┏━━

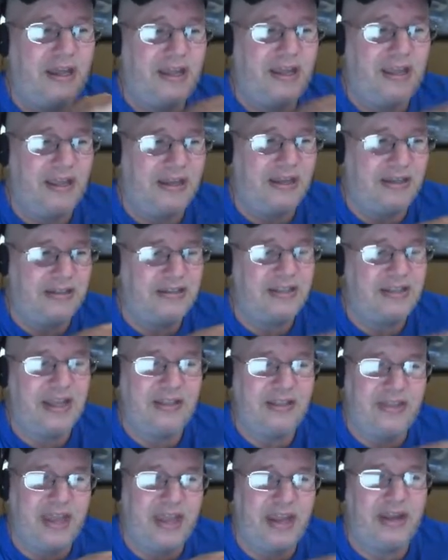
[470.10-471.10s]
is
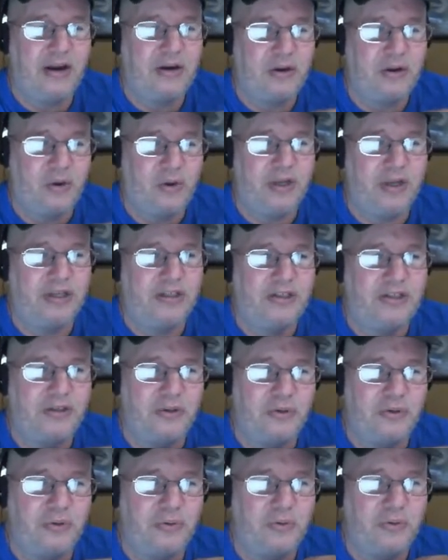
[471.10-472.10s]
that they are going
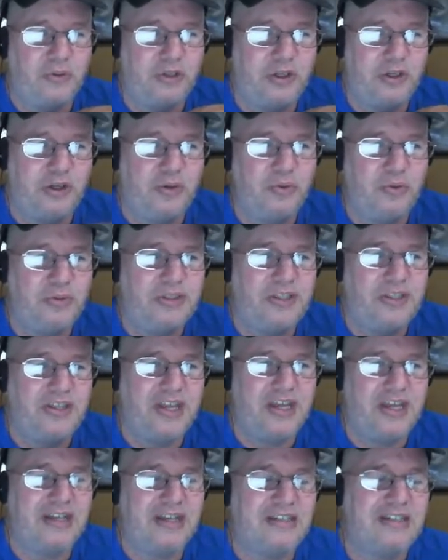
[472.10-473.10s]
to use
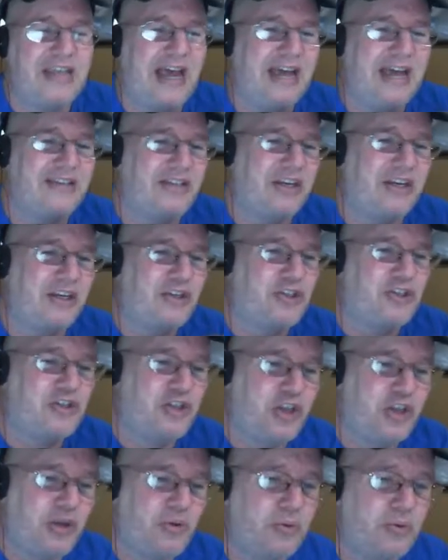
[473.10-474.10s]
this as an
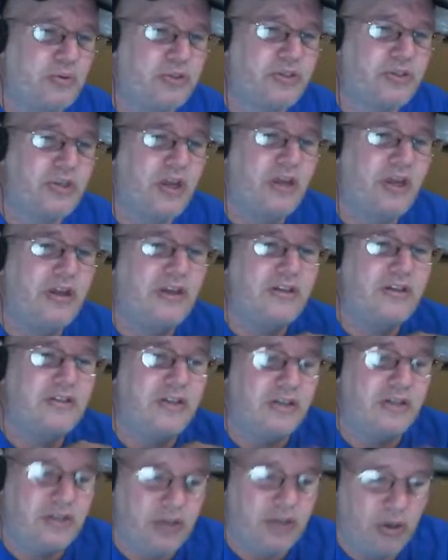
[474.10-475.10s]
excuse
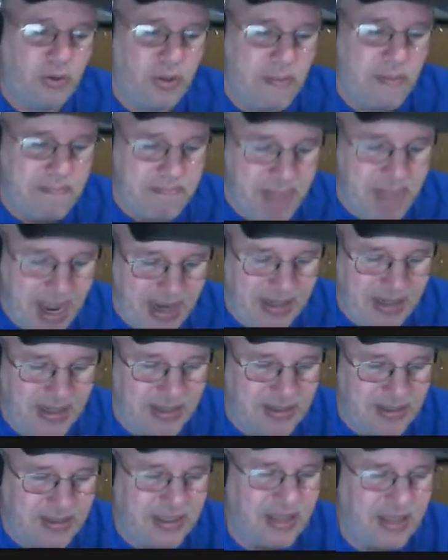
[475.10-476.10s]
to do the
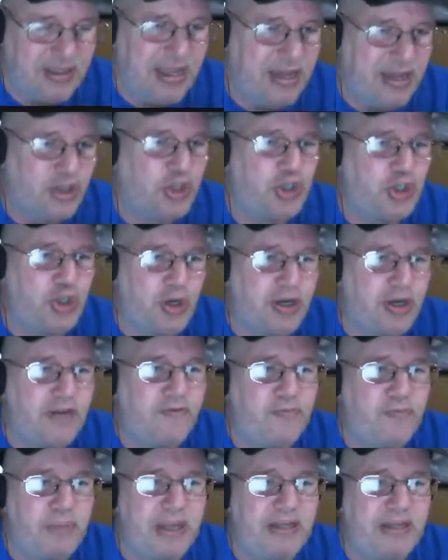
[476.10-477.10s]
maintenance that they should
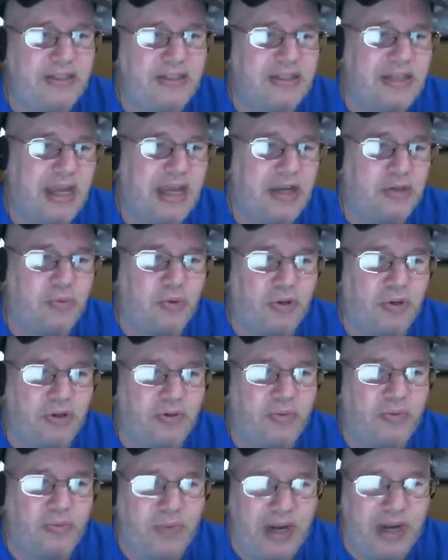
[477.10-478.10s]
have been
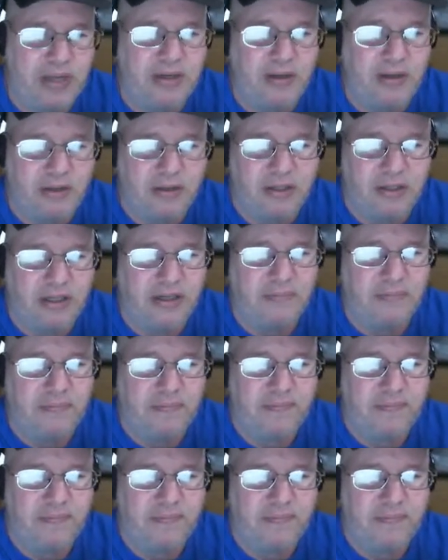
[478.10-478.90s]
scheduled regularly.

┗━━

# AIM OF THE EXERCISE
Restate each entry word for word, please, but drop any images it holds.

# OUTPUT BELOW
[470.10-471.10s]
is
[471.10-472.10s]
that they are going
[472.10-473.10s]
to use
[473.10-474.10s]
this as an
[474.10-475.10s]
excuse
[475.10-476.10s]
to do the
[476.10-477.10s]
maintenance that they should
[477.10-478.10s]
have been
[478.10-478.90s]
scheduled regularly.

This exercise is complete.